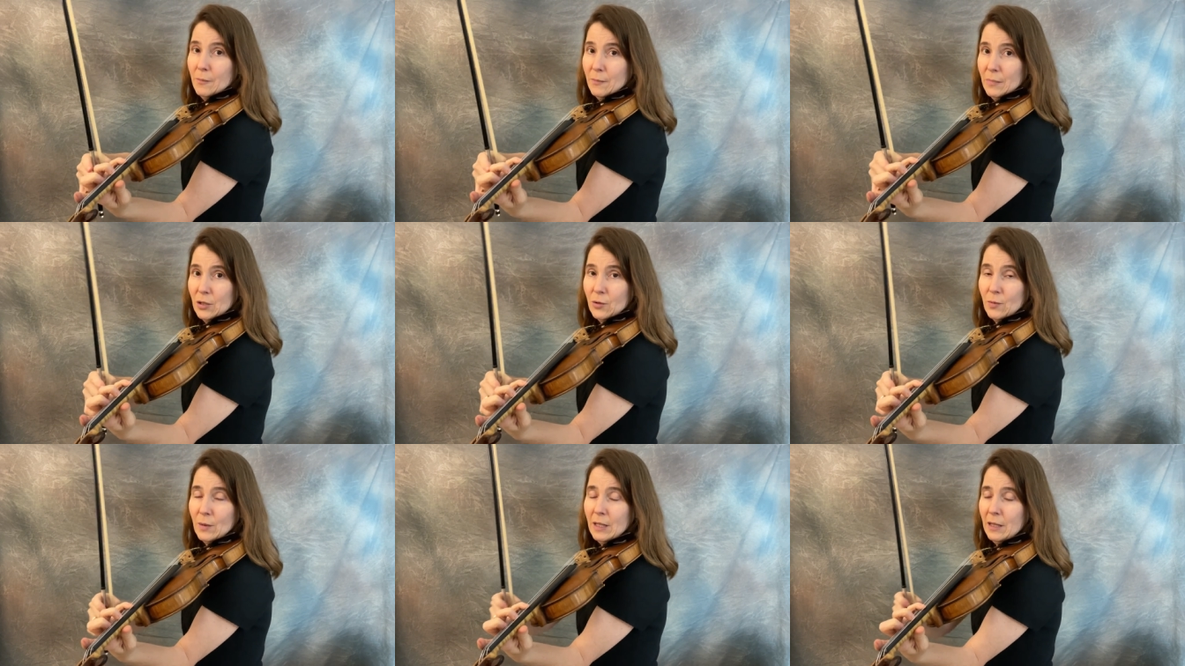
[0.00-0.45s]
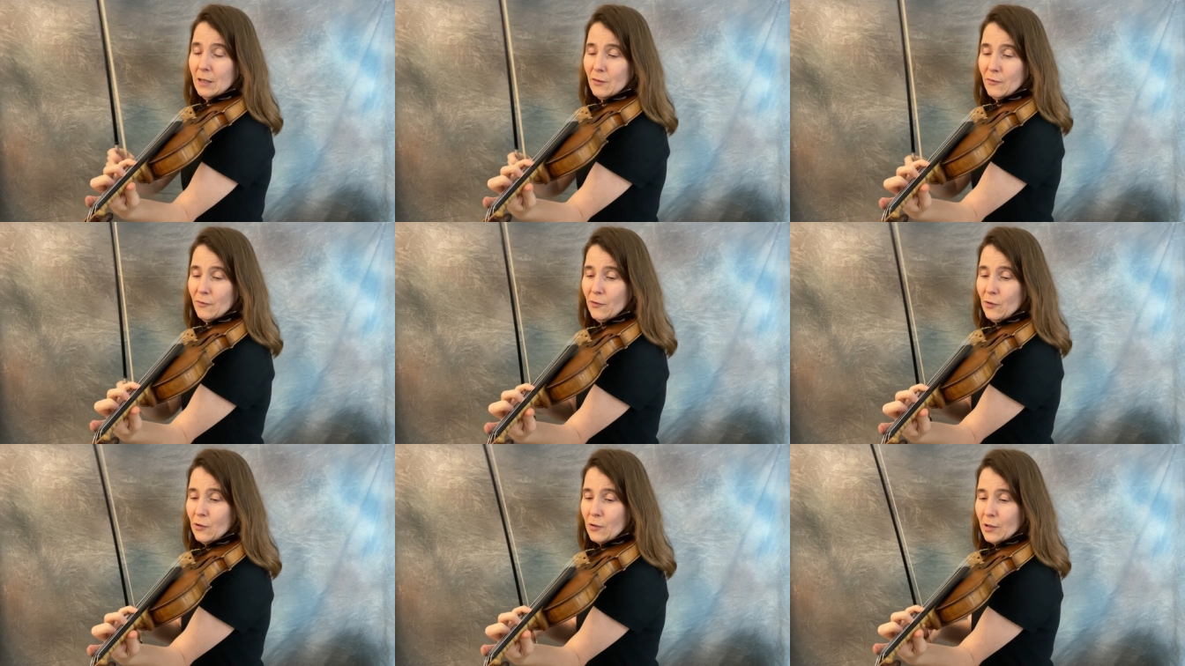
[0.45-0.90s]
between the
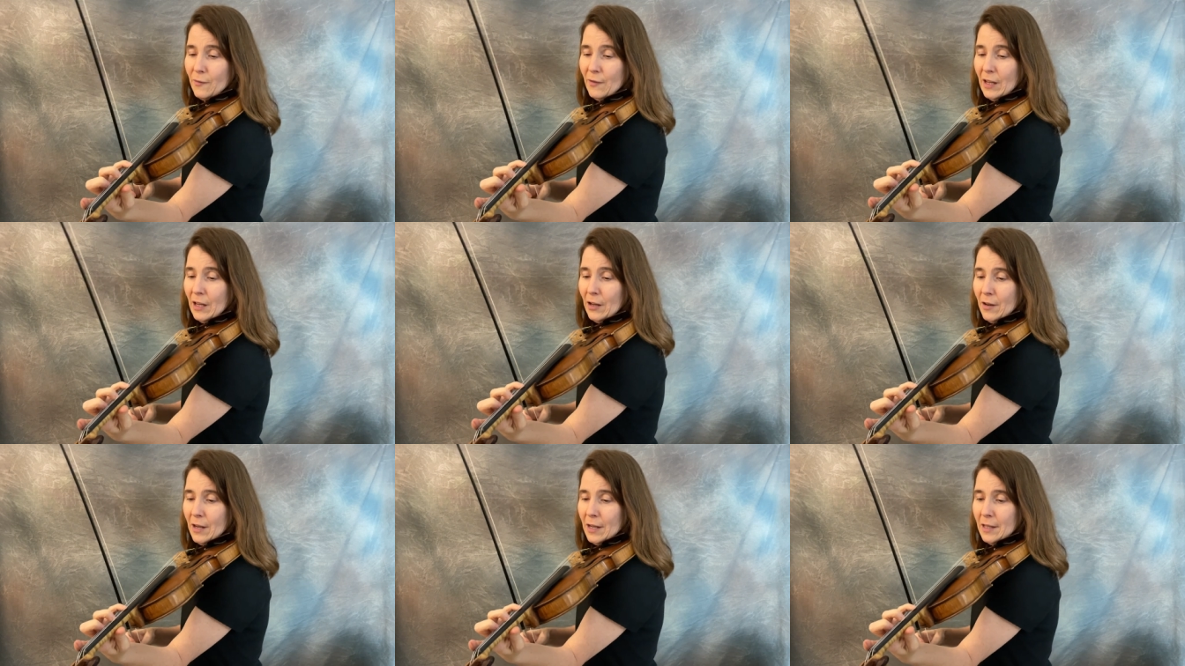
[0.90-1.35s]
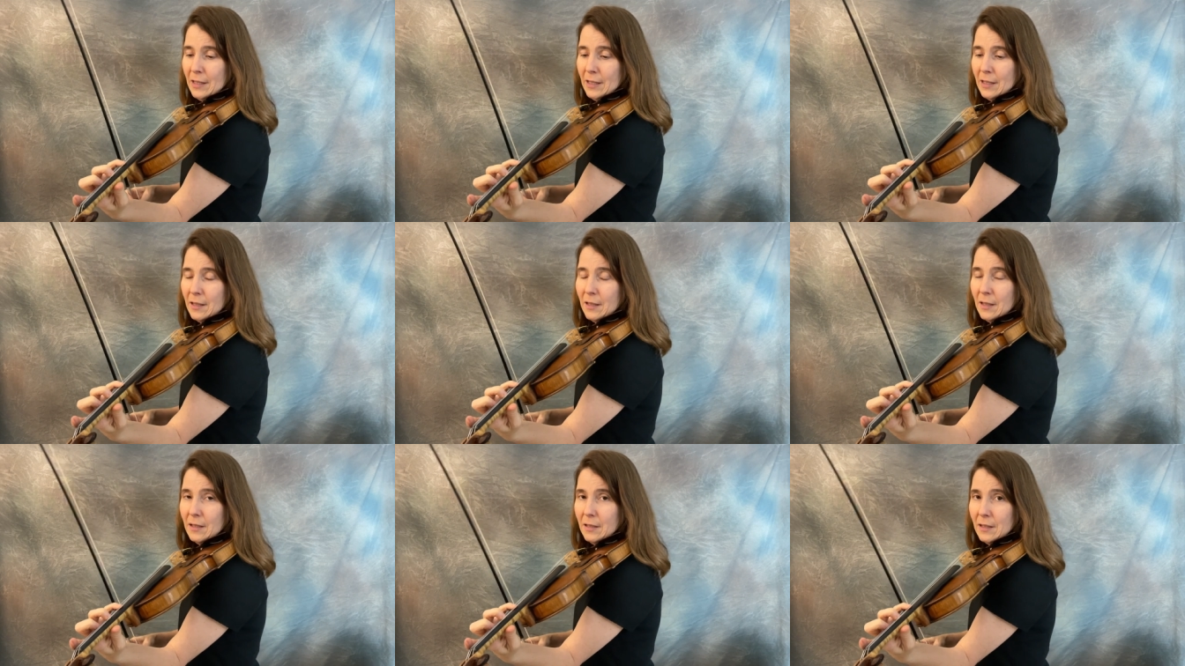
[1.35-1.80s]
fourth finger and
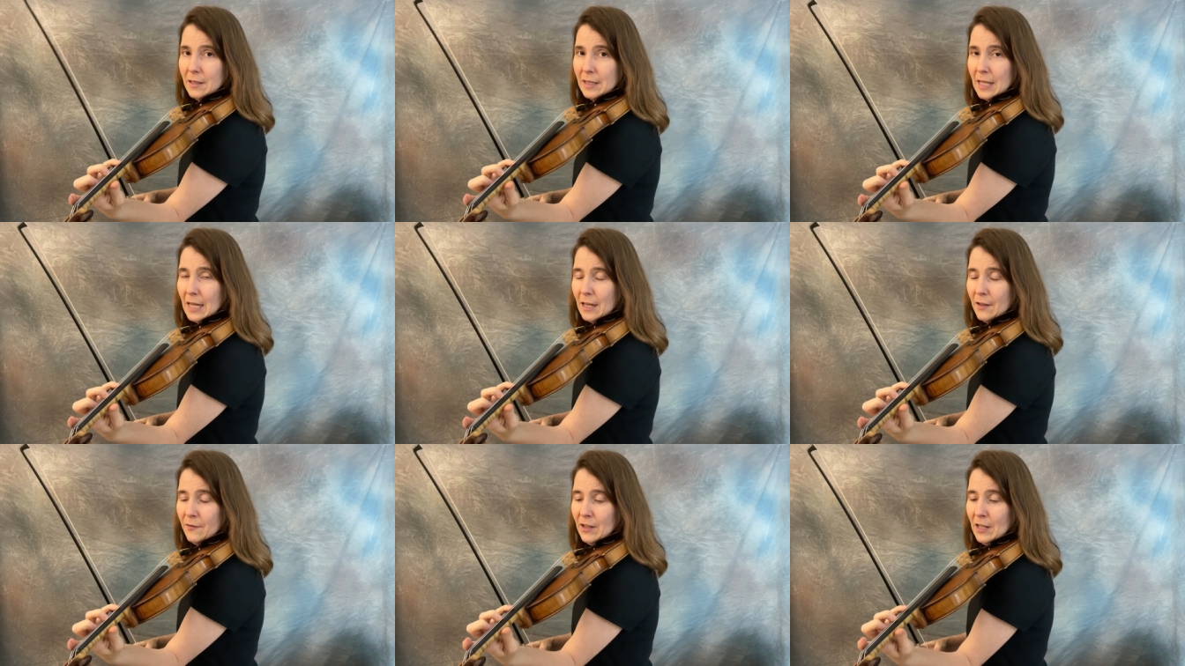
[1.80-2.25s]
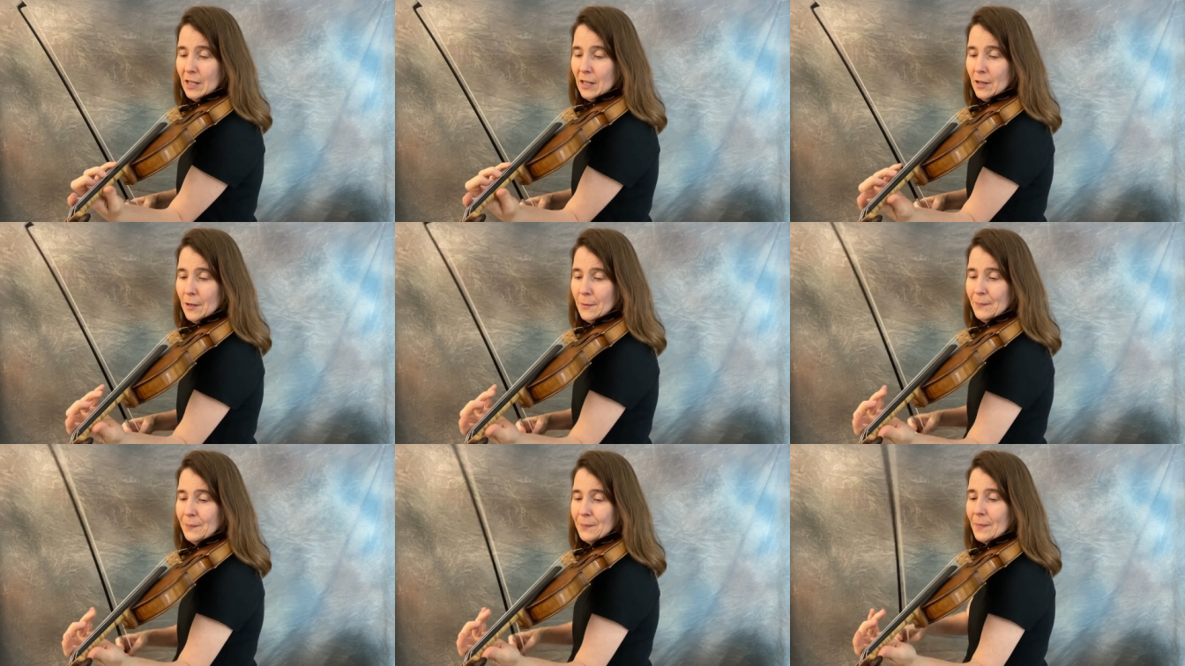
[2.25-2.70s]
the second
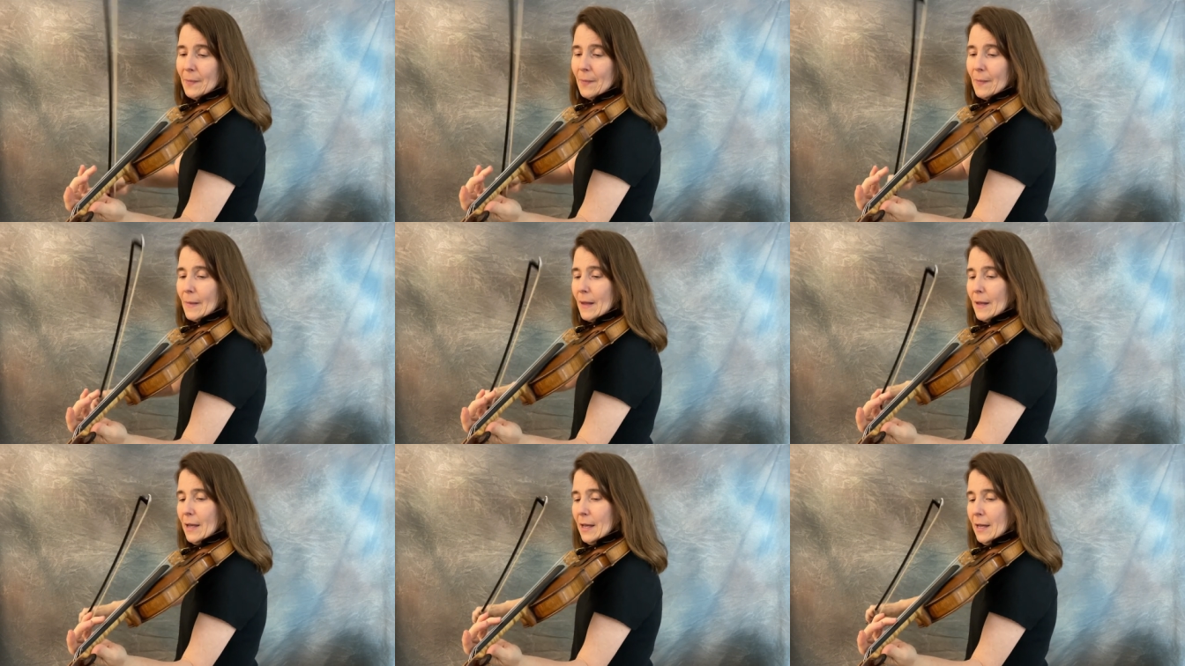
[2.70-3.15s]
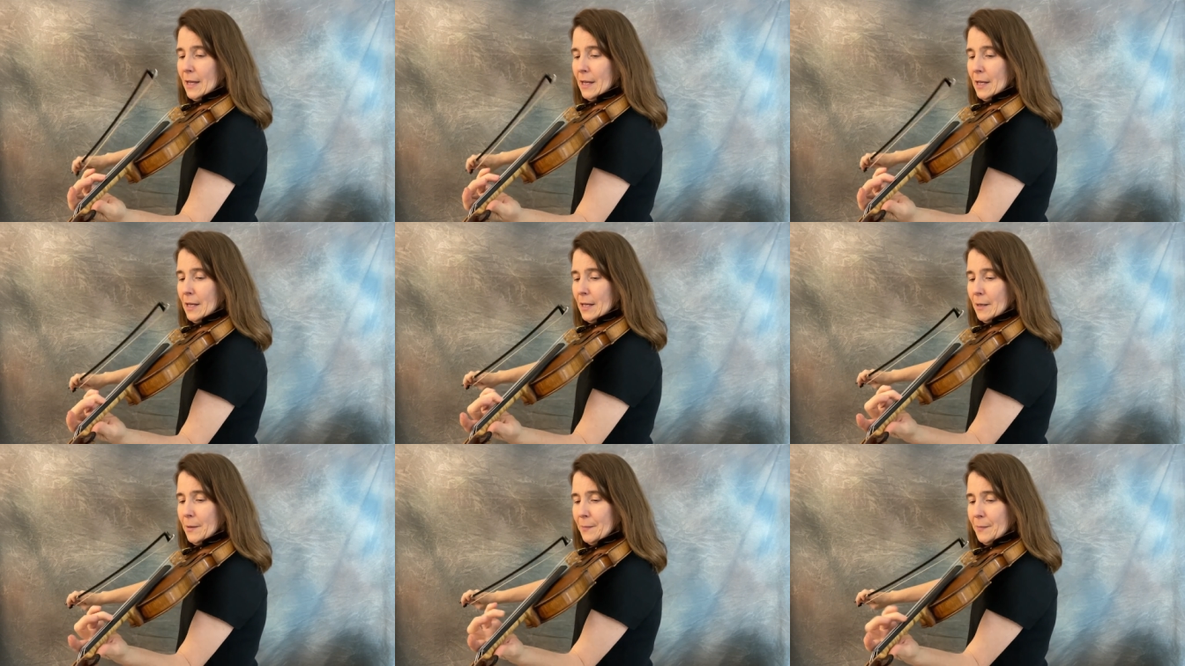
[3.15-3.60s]
finger
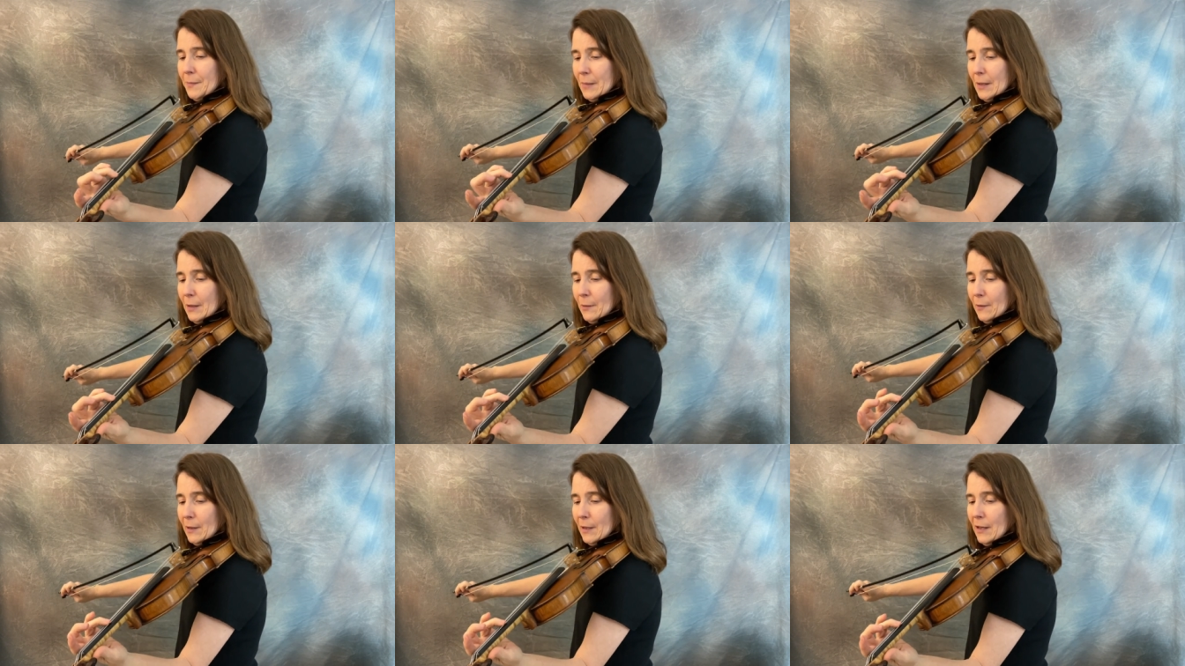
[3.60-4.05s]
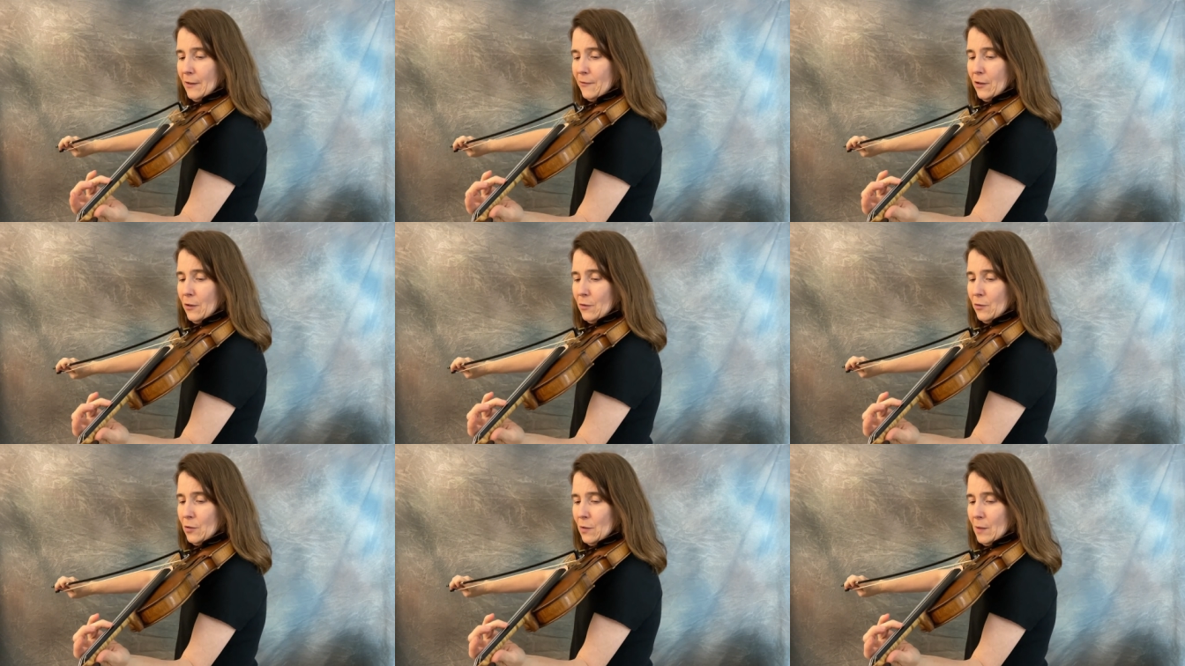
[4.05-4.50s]
um,
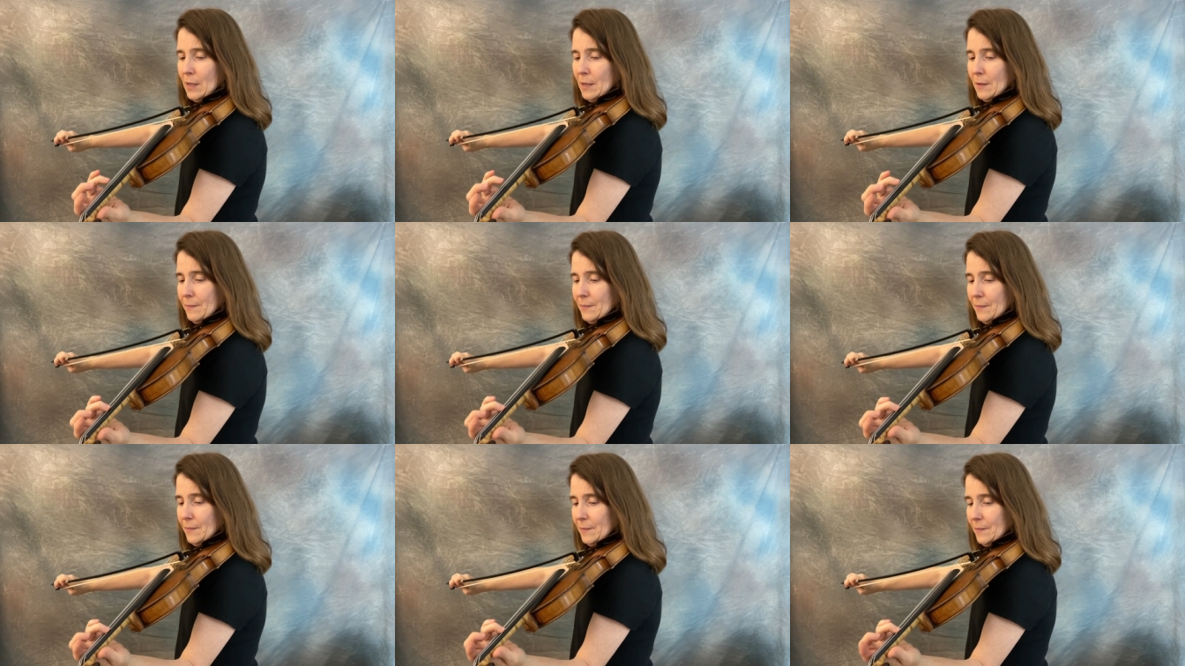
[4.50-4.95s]
if you do it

Your assignment —
Your copy should hold only the lines running from the one that contains "[1.80-2.25s]" through the final line of the data; transcribe them exactly, both ends included, and leave pictures out.

Solution for this exercise —
[1.80-2.25s]
[2.25-2.70s]
the second
[2.70-3.15s]
[3.15-3.60s]
finger
[3.60-4.05s]
[4.05-4.50s]
um,
[4.50-4.95s]
if you do it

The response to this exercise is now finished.